Collected data entries
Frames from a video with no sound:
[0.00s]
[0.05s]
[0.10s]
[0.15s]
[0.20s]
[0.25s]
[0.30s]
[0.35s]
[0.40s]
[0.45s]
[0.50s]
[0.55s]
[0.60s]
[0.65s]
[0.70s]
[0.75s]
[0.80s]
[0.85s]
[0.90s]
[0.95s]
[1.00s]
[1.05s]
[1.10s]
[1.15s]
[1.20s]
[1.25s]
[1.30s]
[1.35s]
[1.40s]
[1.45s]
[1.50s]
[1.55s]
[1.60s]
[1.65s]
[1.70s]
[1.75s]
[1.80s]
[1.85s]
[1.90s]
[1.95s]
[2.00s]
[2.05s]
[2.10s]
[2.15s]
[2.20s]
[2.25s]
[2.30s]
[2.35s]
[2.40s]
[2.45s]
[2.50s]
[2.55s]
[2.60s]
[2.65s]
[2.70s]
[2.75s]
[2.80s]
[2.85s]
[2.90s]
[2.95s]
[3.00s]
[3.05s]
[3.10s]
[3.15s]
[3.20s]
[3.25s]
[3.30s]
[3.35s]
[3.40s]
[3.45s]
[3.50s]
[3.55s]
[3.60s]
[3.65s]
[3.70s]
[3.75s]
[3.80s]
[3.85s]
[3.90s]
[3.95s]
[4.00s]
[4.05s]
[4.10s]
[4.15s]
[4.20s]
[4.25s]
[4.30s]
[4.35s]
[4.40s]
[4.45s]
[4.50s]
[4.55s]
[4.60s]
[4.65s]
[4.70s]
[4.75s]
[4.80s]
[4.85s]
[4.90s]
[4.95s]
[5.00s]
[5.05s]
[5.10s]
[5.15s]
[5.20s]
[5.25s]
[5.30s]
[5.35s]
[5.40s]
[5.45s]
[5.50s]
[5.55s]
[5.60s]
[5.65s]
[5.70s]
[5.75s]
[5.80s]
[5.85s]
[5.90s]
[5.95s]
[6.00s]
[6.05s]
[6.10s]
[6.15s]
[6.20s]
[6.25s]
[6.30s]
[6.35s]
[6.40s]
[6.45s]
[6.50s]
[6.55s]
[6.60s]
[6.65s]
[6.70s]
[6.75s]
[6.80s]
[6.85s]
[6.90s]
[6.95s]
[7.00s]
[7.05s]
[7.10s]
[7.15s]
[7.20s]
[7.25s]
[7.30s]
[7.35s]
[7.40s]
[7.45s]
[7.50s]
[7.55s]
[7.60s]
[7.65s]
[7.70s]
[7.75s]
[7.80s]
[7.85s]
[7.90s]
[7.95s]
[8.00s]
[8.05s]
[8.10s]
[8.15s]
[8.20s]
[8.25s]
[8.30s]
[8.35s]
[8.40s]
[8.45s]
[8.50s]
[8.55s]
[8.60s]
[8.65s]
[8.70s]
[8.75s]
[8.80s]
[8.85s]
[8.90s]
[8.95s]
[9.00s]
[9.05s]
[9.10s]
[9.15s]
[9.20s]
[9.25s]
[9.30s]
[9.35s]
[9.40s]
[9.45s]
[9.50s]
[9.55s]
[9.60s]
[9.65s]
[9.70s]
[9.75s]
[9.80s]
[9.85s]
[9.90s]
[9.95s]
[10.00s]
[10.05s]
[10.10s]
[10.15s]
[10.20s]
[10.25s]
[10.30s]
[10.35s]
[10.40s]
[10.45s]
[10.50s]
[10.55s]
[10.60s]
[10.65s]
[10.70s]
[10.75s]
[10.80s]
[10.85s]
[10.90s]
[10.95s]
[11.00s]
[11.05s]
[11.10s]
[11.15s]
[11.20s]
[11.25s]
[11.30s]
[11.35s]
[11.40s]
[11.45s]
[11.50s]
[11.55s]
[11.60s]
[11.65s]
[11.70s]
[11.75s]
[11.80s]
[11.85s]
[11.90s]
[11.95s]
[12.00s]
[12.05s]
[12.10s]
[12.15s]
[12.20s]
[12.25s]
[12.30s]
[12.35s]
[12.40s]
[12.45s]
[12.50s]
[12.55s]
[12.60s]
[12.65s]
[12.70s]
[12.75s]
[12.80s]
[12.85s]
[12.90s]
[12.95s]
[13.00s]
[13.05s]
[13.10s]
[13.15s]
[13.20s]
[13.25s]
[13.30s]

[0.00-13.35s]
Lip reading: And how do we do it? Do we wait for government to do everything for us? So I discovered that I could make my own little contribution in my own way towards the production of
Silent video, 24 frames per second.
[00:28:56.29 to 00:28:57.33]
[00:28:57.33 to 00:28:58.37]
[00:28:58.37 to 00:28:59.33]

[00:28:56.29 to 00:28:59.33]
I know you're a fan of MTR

__Exercise objective__
Scan the entries above and show each line that contains the word "video".

__Task response__
Frames from a video with no sound:
Silent video, 24 frames per second.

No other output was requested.